MRD status is already being used to guide the duration of maintenance in the current SWOG 1802 DRAMMATIC trial, which has overall survival as the primary endpoint. SWOG 1802 is comparing lenalidomide alone or with daratumumab as posttransplant maintenance, with a second randomization in MRD-negative patients to stop or to continue their assigned maintenance therapy after 2 years. “Dr. Pawlyn’s data should be used, as she suggested, as a guide to the construction of such trials,” Dr. Vogl reiterated, noting that studies of maintenance duration are ongoing for the transplant-ineligible population as well.
Clinical Implications
Meanwhile, can the findings be used to inform the care of the patient in the clinic, aside from the patient who is not tolerating lenalidomide (for whom discontinuation of therapy has always been acceptable)? “I don’t think so. The study, as designed, doesn’t provide good enough information to tell us when an individual patient may no longer be getting benefit,” he said.
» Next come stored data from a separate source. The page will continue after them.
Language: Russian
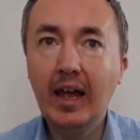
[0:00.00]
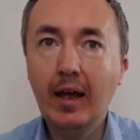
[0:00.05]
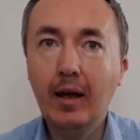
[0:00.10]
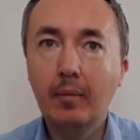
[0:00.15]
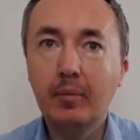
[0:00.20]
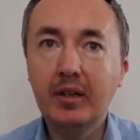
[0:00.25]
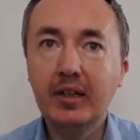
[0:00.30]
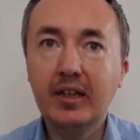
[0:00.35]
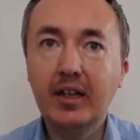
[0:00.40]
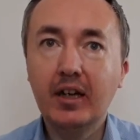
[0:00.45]

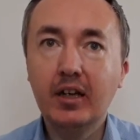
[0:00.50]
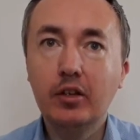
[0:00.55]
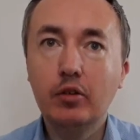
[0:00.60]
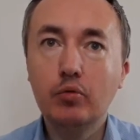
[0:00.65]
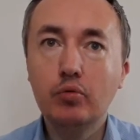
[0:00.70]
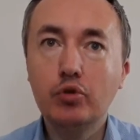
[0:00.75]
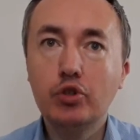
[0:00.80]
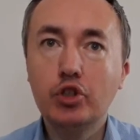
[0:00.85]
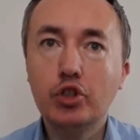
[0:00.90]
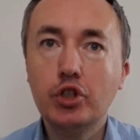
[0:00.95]

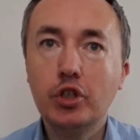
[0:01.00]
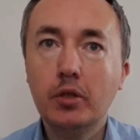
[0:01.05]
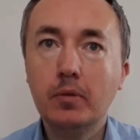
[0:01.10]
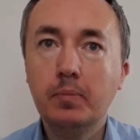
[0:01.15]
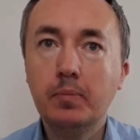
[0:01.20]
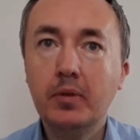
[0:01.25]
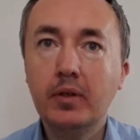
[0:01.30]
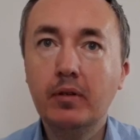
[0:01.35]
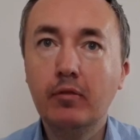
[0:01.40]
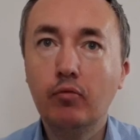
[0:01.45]
придающие
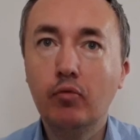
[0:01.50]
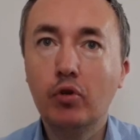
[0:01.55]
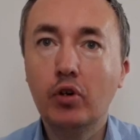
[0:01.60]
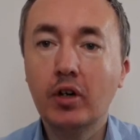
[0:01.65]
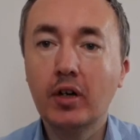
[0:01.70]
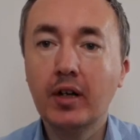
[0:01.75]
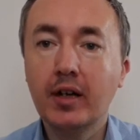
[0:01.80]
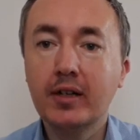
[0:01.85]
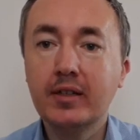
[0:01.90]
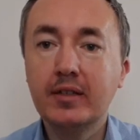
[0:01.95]
пиву
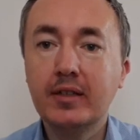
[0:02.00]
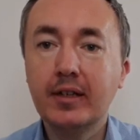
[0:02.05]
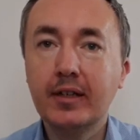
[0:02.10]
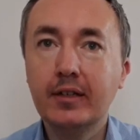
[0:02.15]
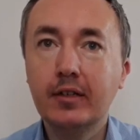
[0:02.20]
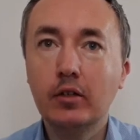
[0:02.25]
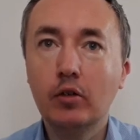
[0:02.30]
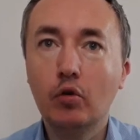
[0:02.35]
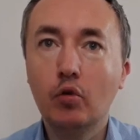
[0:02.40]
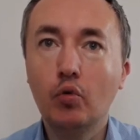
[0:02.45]

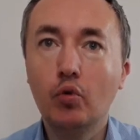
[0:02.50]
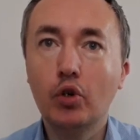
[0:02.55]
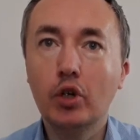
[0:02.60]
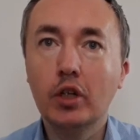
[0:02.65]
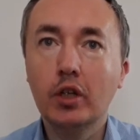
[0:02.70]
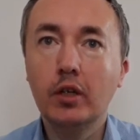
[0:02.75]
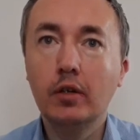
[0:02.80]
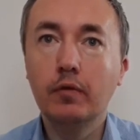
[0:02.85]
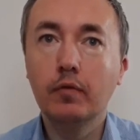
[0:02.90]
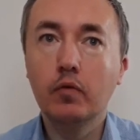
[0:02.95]
характерный
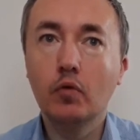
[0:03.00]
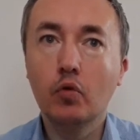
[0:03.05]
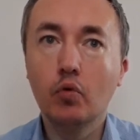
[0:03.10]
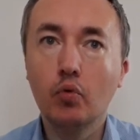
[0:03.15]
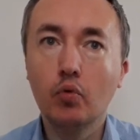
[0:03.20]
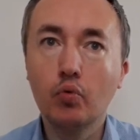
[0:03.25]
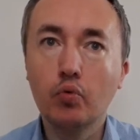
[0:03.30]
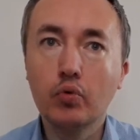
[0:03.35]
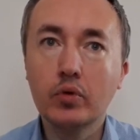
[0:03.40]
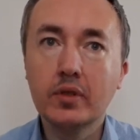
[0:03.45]
горький
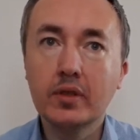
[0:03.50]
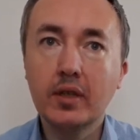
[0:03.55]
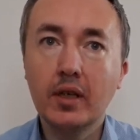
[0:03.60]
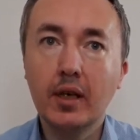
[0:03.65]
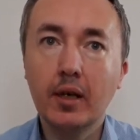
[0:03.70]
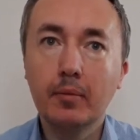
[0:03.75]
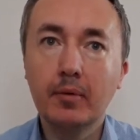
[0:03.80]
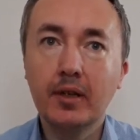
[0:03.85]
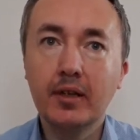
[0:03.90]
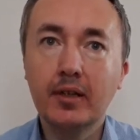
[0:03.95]
вкус и
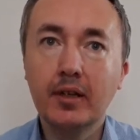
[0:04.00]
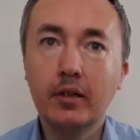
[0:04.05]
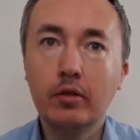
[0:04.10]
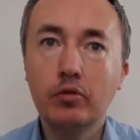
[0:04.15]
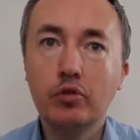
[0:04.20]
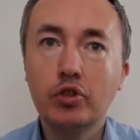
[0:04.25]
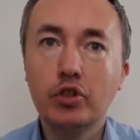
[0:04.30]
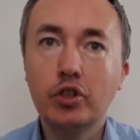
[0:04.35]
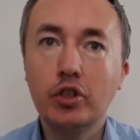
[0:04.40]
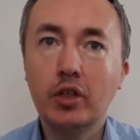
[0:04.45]

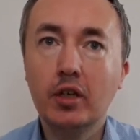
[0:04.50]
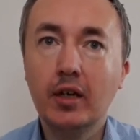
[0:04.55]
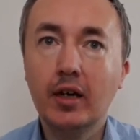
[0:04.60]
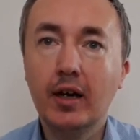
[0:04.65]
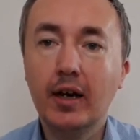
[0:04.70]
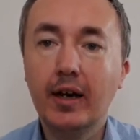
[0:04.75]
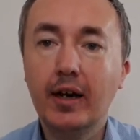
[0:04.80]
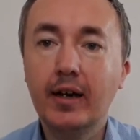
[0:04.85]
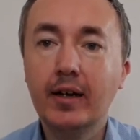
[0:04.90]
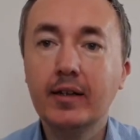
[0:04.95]

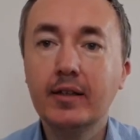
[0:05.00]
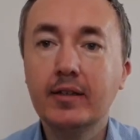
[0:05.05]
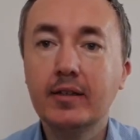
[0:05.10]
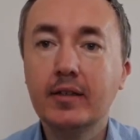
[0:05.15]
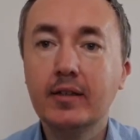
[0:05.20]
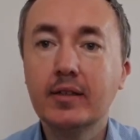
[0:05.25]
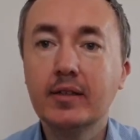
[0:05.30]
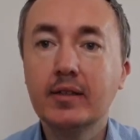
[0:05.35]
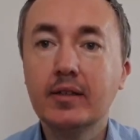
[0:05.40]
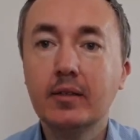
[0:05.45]
обладающие
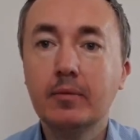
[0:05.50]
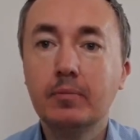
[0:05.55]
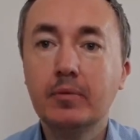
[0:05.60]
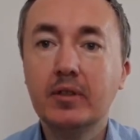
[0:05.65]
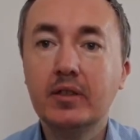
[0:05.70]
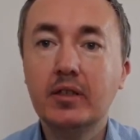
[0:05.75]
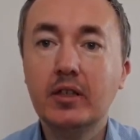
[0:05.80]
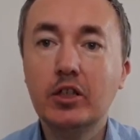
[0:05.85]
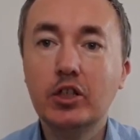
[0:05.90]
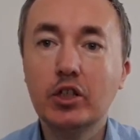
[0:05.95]

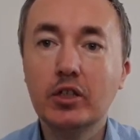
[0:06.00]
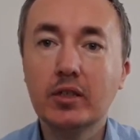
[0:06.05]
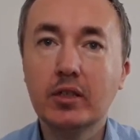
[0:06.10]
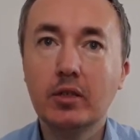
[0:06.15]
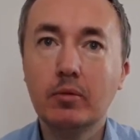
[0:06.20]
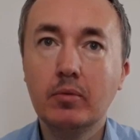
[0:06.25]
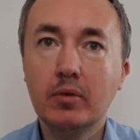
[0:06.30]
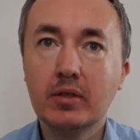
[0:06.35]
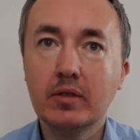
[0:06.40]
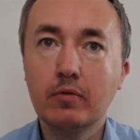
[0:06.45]

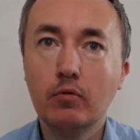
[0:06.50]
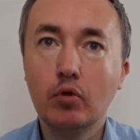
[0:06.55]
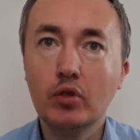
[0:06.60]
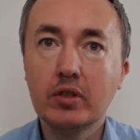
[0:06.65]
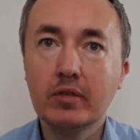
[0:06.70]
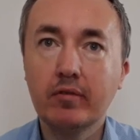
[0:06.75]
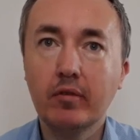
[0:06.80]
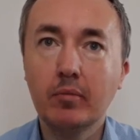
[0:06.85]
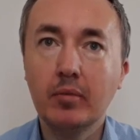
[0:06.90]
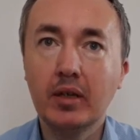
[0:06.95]
антисептическими
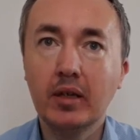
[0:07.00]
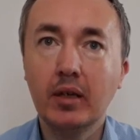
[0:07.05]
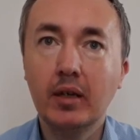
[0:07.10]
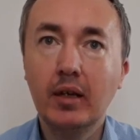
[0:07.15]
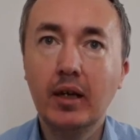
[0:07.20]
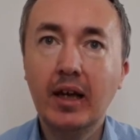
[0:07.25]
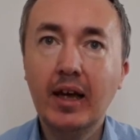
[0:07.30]
свойствами.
“But for the patient sitting in front of you, we can flip the question around: we can ask whether there is evidence of ongoing benefit after completing 3 or 4 years of maintenance. The answer at this time is ‘no,’ because these studies have not yet been done. We don’t know if that patient really needs to continue lenalidomide.”
DISCLOSURE: Dr. Vogl has served as a consultant for Karyopharm, CSL/Behring, Sanofi/Genzyme, GlaxoSmithKline, Genentech, Takeda, and Oncopeptides; and has received research funding from Takeda and Active Biotech.